Comput Struct Biotechnol J. 2022 Aug 2:20:4082-4097. doi: 10.1016/j.csbj.2022.07.045. eCollection 2022.

Abstract

Various deep learning-based architectures for molecular generation have been proposed for de novo drug design. The flourish of the de novo molecular generation methods and applications has created a great demand for the visualization and functional profiling for the de novo generated molecules. An increasing number of publicly available chemogenomic databases sets good foundations and creates good opportunities for comprehensive profiling of the de novo library. In this paper, we present DenovoProfiling, a webserver dedicated to de novo library visualization and functional profiling. Currently, DenovoProfiling contains six modules: (1) identification & visualization module for chemical structure visualization and identify the reported structures, (2) chemical space module for chemical space exploration using similarity maps, principal components analysis (PCA), drug-like properties distribution, and scaffold-based clustering, (3) ADMET prediction module for predicting the ADMET properties of the de novo molecules, (4) molecular alignment module for three dimensional molecular shape analysis, (5) drugs mapping module for identifying structural similar drugs, and (6) target & pathway module for identifying the reported targets and corresponding functional pathways. DenovoProfiling could provide structural identification, chemical space exploration, drug mapping, and target & pathway information. The comprehensive annotated information could give users a clear picture of their de novo library and could guide the further selection of candidates for chemical synthesis and biological confirmation. DenovoProfiling is freely available at http://denovoprofiling.xielab.net.

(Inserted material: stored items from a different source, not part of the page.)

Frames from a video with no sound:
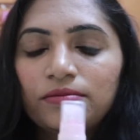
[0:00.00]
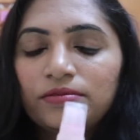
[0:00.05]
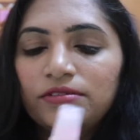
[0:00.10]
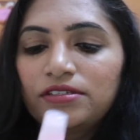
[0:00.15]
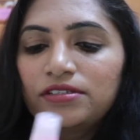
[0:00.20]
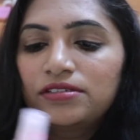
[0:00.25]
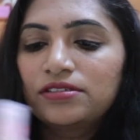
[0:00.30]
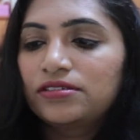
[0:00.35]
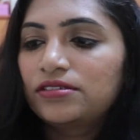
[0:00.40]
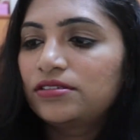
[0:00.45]

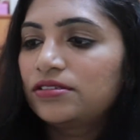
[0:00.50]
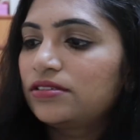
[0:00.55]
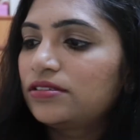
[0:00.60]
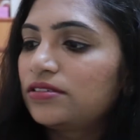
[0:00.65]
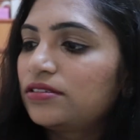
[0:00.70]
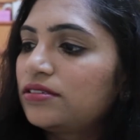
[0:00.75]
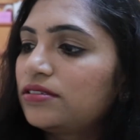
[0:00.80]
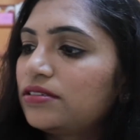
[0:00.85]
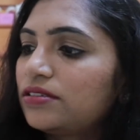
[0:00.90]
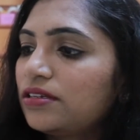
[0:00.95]
This
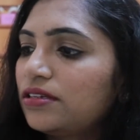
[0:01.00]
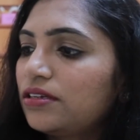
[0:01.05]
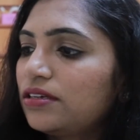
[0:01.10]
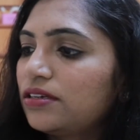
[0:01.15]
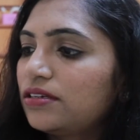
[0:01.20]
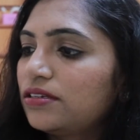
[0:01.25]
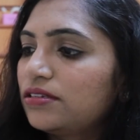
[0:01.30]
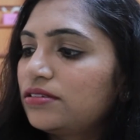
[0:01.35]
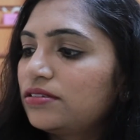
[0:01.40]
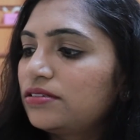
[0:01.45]

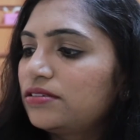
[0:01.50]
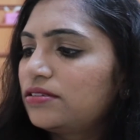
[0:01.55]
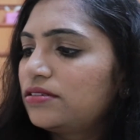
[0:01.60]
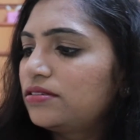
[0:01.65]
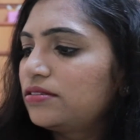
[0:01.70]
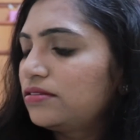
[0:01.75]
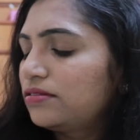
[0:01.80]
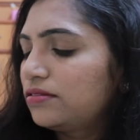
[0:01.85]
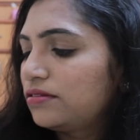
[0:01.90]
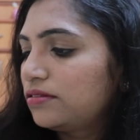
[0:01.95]
is,
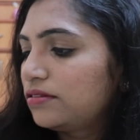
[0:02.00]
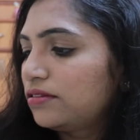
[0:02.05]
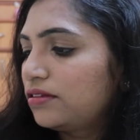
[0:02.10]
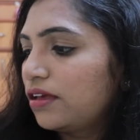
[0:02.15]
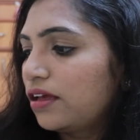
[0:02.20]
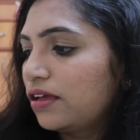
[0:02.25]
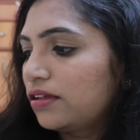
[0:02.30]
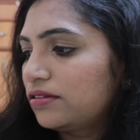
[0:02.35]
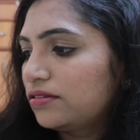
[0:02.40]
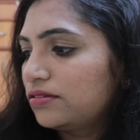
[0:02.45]

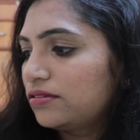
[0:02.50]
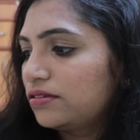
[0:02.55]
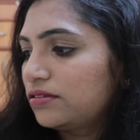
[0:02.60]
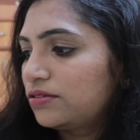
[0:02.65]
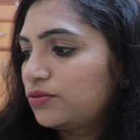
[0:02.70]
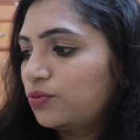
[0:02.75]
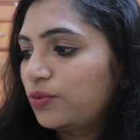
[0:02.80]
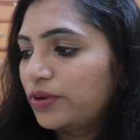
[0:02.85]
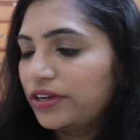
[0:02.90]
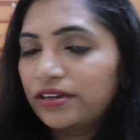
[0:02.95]
yeah, this
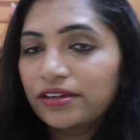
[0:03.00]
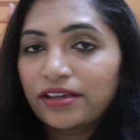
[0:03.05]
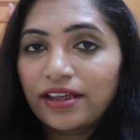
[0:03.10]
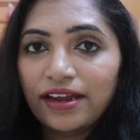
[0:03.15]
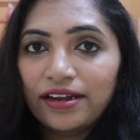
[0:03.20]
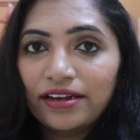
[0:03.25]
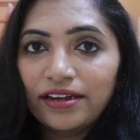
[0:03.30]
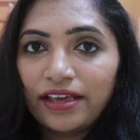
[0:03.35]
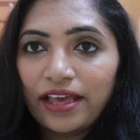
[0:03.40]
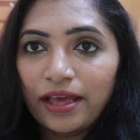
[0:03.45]
is Winter
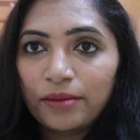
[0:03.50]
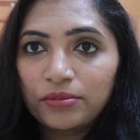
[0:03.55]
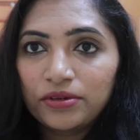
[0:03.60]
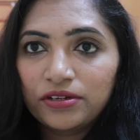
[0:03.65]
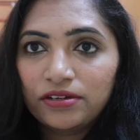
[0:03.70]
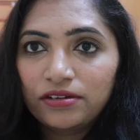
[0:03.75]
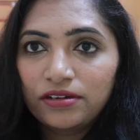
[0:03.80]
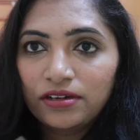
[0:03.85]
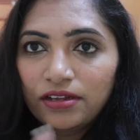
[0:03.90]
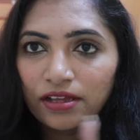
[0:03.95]
Candy
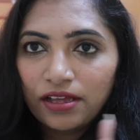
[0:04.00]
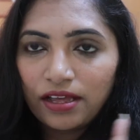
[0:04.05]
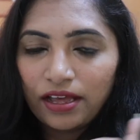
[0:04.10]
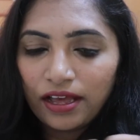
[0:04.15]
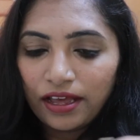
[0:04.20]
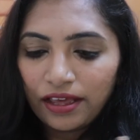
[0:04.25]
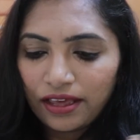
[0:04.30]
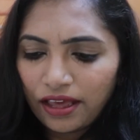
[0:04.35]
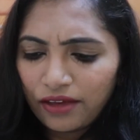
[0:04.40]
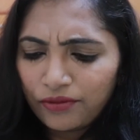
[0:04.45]
Apple.
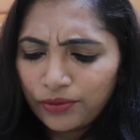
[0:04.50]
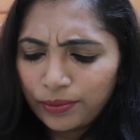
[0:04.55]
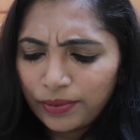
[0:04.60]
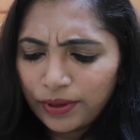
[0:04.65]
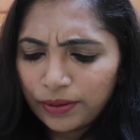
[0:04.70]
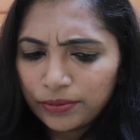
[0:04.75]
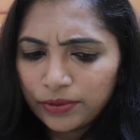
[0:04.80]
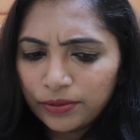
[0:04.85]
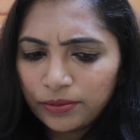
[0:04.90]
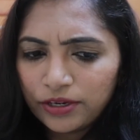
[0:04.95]
I have a
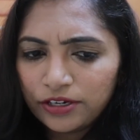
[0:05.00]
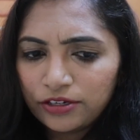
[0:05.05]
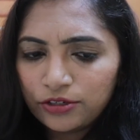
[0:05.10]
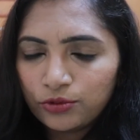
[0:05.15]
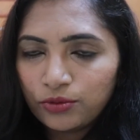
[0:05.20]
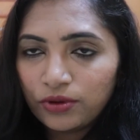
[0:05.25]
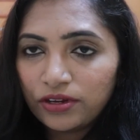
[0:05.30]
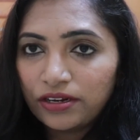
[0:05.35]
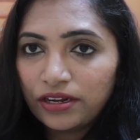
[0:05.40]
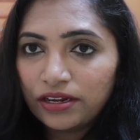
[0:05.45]
peppermint
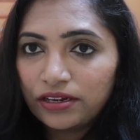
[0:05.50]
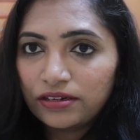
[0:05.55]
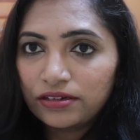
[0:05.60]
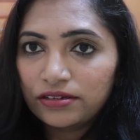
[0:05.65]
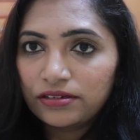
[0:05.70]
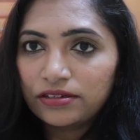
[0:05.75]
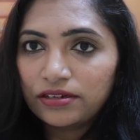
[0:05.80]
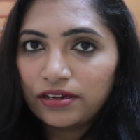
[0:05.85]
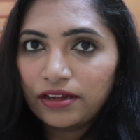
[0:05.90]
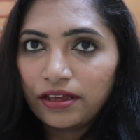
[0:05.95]
one
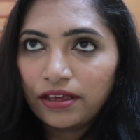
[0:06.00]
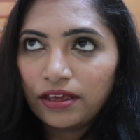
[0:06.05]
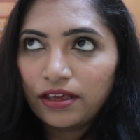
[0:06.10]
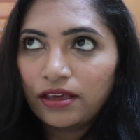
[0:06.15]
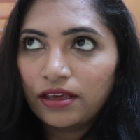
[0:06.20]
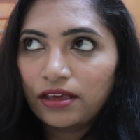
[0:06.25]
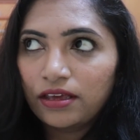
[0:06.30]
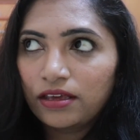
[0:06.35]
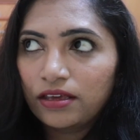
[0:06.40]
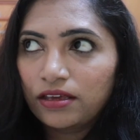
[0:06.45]
and
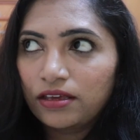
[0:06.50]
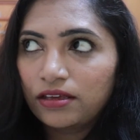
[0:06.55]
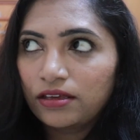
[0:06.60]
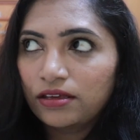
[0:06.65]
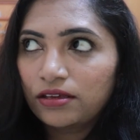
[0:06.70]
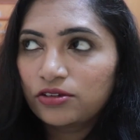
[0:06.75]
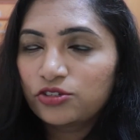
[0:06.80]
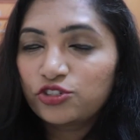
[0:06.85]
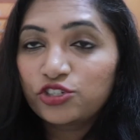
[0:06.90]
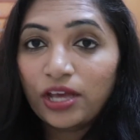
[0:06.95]

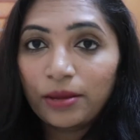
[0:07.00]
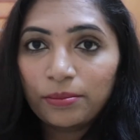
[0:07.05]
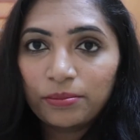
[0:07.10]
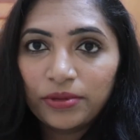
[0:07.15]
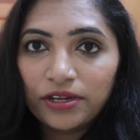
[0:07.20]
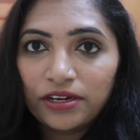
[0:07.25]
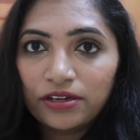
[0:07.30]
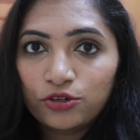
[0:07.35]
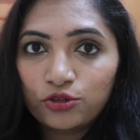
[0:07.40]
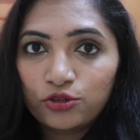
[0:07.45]
a champagne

Keywords: DDR1, Discovered potent discoidin domain receptor 1; De novo drug design; De novo molecule library; Deep learning; FBDD, Fragment-based drug design; FDR, False discovery rate; GAN, Generative adversarial networks; HTS, High throughput screening; LSTM, Long short-term memory; Library profiling; PCA, Principal components analysis; RNN, Recurrent neural networks; SCA, Scaffold-based classification approach; VAE, Variational autoencoders.